The MaslowDue takes an interesting tack and has the user move the sled to 0,0 by eyeballing it and then setting the chain lengths equal to what they should be at 0,0. The HoleyCalibration assumes the chain lengths reported are accurate. I want to explore what happens when they are not perfect because someone’s eyeball is defective.

Worst case scenario, we build in a routine to do the setup just like the Maslow and dole out the chain lengths. But ideally, if the Due setup can be made to be close enough, it is certainly a much more user friendly way to go. I don’t know if the HoleyCalibration can be modified to distill out the accurate chain lengths as well, that may be two too many variables to pull out.

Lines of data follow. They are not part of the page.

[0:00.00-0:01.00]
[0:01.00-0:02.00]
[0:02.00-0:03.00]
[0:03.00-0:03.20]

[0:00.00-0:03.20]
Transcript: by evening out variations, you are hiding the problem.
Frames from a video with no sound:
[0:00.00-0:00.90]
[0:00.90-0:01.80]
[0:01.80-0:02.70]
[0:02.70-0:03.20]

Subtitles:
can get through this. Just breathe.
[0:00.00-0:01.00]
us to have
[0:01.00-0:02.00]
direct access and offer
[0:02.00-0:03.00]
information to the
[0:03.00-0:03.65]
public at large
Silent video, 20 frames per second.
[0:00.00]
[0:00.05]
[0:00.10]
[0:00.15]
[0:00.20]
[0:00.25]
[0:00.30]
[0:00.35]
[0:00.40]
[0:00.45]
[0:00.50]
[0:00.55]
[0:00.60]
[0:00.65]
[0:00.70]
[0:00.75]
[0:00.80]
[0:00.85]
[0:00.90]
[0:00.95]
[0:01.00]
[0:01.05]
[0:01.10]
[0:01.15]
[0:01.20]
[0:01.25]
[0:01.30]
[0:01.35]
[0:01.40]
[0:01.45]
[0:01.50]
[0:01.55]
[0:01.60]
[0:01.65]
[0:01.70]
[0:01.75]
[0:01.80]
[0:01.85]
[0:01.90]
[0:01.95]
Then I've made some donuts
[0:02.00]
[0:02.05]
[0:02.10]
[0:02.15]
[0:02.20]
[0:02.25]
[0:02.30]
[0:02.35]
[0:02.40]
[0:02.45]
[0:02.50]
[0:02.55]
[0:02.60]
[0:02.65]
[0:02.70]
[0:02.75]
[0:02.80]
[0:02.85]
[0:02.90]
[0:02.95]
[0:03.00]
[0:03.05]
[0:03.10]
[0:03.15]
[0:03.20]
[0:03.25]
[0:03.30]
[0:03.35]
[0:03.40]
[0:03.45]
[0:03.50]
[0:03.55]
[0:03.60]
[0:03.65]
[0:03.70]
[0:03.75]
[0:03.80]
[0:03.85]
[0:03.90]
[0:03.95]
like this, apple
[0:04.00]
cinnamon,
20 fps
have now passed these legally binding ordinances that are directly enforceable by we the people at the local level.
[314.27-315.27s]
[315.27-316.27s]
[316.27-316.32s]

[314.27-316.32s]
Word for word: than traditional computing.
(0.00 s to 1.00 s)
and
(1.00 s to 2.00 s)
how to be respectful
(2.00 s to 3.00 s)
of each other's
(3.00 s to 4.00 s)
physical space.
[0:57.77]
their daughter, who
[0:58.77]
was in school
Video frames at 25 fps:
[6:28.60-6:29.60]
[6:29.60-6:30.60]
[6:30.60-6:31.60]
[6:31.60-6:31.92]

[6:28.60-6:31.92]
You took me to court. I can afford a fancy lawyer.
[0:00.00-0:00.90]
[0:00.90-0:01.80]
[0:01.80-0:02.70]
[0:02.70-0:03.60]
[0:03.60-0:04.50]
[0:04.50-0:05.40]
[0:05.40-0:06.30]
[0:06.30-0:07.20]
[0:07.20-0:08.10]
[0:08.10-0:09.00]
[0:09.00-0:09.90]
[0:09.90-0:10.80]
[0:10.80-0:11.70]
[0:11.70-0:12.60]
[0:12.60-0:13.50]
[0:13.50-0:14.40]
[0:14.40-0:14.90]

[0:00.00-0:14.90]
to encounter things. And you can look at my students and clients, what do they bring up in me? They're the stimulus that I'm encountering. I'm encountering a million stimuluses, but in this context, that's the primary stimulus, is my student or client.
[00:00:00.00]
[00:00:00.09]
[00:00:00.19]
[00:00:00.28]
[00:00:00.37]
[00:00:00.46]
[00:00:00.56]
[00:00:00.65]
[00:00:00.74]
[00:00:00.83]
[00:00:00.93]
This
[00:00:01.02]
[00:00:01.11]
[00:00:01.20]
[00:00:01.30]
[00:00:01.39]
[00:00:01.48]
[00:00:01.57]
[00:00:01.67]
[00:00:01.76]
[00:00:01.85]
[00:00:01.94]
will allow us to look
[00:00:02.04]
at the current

I have been hoping and asking for this a long time. There has been releases where it was spot on and then it would be up or down (chain sag calc I guess). I can measure the centre of the sheet with a max error of 1mm (more like 0,5mm measuring from 4 sides). I would have loved to see the math take it from there, instead it insisted to know better then me where the centre of the sheet is. Assuming you can centre your sheet, I do not think of this as a bad approach.